Exercise requirements ▸
Would you please give all the lines below again, exactly as they stand?

─── Data supplied ───

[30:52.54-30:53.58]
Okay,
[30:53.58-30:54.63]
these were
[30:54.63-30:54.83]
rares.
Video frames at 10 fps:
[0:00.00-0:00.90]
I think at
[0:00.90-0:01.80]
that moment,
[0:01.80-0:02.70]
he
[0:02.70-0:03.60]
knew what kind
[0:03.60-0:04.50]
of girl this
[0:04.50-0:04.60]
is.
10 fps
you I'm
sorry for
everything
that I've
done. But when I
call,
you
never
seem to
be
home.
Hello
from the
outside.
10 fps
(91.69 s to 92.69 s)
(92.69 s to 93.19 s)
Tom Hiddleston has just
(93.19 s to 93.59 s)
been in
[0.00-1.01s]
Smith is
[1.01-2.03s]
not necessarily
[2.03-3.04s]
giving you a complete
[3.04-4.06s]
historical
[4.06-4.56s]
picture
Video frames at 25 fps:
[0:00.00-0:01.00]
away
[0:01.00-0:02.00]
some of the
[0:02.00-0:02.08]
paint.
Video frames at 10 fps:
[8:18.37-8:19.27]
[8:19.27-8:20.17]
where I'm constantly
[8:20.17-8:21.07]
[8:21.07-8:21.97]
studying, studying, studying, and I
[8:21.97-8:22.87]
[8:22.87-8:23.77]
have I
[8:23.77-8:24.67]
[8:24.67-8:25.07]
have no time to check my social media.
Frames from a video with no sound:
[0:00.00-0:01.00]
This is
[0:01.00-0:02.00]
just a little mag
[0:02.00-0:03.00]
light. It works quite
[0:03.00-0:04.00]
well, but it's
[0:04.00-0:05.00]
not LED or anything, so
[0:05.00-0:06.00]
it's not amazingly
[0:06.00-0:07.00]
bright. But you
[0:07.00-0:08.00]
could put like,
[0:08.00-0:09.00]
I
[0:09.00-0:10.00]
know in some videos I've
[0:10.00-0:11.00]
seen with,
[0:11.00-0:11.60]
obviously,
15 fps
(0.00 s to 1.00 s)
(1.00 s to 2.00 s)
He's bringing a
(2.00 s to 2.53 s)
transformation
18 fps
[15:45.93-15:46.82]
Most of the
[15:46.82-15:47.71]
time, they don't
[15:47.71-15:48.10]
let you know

───

Output ▸
[30:52.54-30:53.58]
Okay,
[30:53.58-30:54.63]
these were
[30:54.63-30:54.83]
rares.
Video frames at 10 fps:
[0:00.00-0:00.90]
I think at
[0:00.90-0:01.80]
that moment,
[0:01.80-0:02.70]
he
[0:02.70-0:03.60]
knew what kind
[0:03.60-0:04.50]
of girl this
[0:04.50-0:04.60]
is.
10 fps
you I'm
sorry for
everything
that I've
done. But when I
call,
you
never
seem to
be
home.
Hello
from the
outside.
10 fps
(91.69 s to 92.69 s)
(92.69 s to 93.19 s)
Tom Hiddleston has just
(93.19 s to 93.59 s)
been in
[0.00-1.01s]
Smith is
[1.01-2.03s]
not necessarily
[2.03-3.04s]
giving you a complete
[3.04-4.06s]
historical
[4.06-4.56s]
picture
Video frames at 25 fps:
[0:00.00-0:01.00]
away
[0:01.00-0:02.00]
some of the
[0:02.00-0:02.08]
paint.
Video frames at 10 fps:
[8:18.37-8:19.27]
[8:19.27-8:20.17]
where I'm constantly
[8:20.17-8:21.07]
[8:21.07-8:21.97]
studying, studying, studying, and I
[8:21.97-8:22.87]
[8:22.87-8:23.77]
have I
[8:23.77-8:24.67]
[8:24.67-8:25.07]
have no time to check my social media.
Frames from a video with no sound:
[0:00.00-0:01.00]
This is
[0:01.00-0:02.00]
just a little mag
[0:02.00-0:03.00]
light. It works quite
[0:03.00-0:04.00]
well, but it's
[0:04.00-0:05.00]
not LED or anything, so
[0:05.00-0:06.00]
it's not amazingly
[0:06.00-0:07.00]
bright. But you
[0:07.00-0:08.00]
could put like,
[0:08.00-0:09.00]
I
[0:09.00-0:10.00]
know in some videos I've
[0:10.00-0:11.00]
seen with,
[0:11.00-0:11.60]
obviously,
15 fps
(0.00 s to 1.00 s)
(1.00 s to 2.00 s)
He's bringing a
(2.00 s to 2.53 s)
transformation
18 fps
[15:45.93-15:46.82]
Most of the
[15:46.82-15:47.71]
time, they don't
[15:47.71-15:48.10]
let you know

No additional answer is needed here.